Exercise
Please return the records below exactly as they appear, leaving every picture out.

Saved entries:
-----
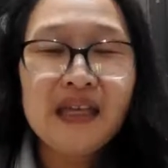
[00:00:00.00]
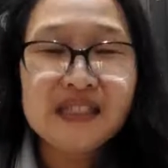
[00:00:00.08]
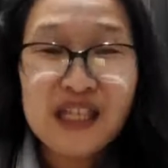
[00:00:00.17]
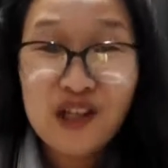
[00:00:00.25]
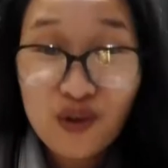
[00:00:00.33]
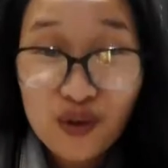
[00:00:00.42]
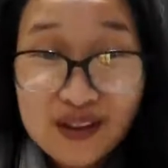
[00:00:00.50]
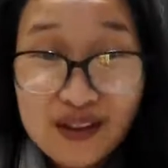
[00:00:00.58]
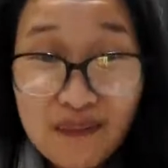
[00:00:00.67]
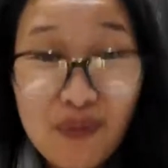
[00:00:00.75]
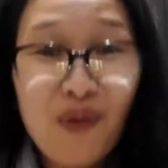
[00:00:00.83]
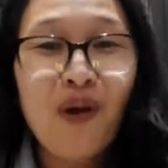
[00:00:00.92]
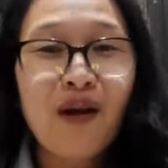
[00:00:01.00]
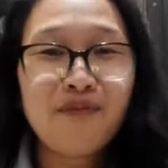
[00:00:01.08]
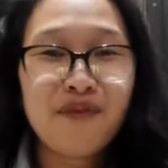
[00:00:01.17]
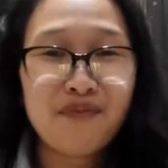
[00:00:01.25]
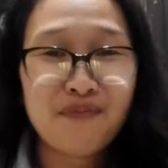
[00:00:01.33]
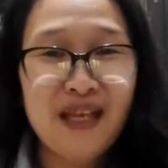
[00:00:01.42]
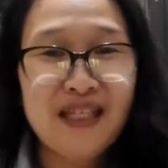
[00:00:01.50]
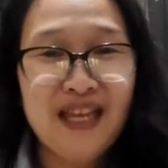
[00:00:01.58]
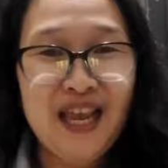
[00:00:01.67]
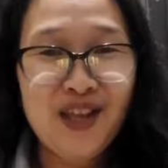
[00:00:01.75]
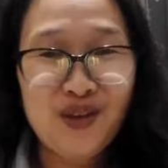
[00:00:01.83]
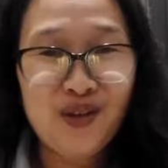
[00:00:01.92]
si Lord na po ang
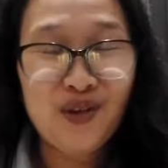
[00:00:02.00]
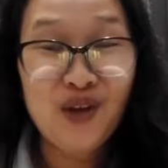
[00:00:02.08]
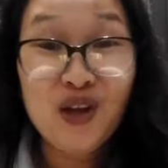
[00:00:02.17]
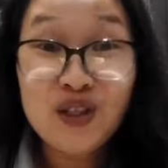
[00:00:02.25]
mag-bless sa inyo.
-----
The answer
[00:00:00.00]
[00:00:00.08]
[00:00:00.17]
[00:00:00.25]
[00:00:00.33]
[00:00:00.42]
[00:00:00.50]
[00:00:00.58]
[00:00:00.67]
[00:00:00.75]
[00:00:00.83]
[00:00:00.92]
[00:00:01.00]
[00:00:01.08]
[00:00:01.17]
[00:00:01.25]
[00:00:01.33]
[00:00:01.42]
[00:00:01.50]
[00:00:01.58]
[00:00:01.67]
[00:00:01.75]
[00:00:01.83]
[00:00:01.92]
si Lord na po ang
[00:00:02.00]
[00:00:02.08]
[00:00:02.17]
[00:00:02.25]
mag-bless sa inyo.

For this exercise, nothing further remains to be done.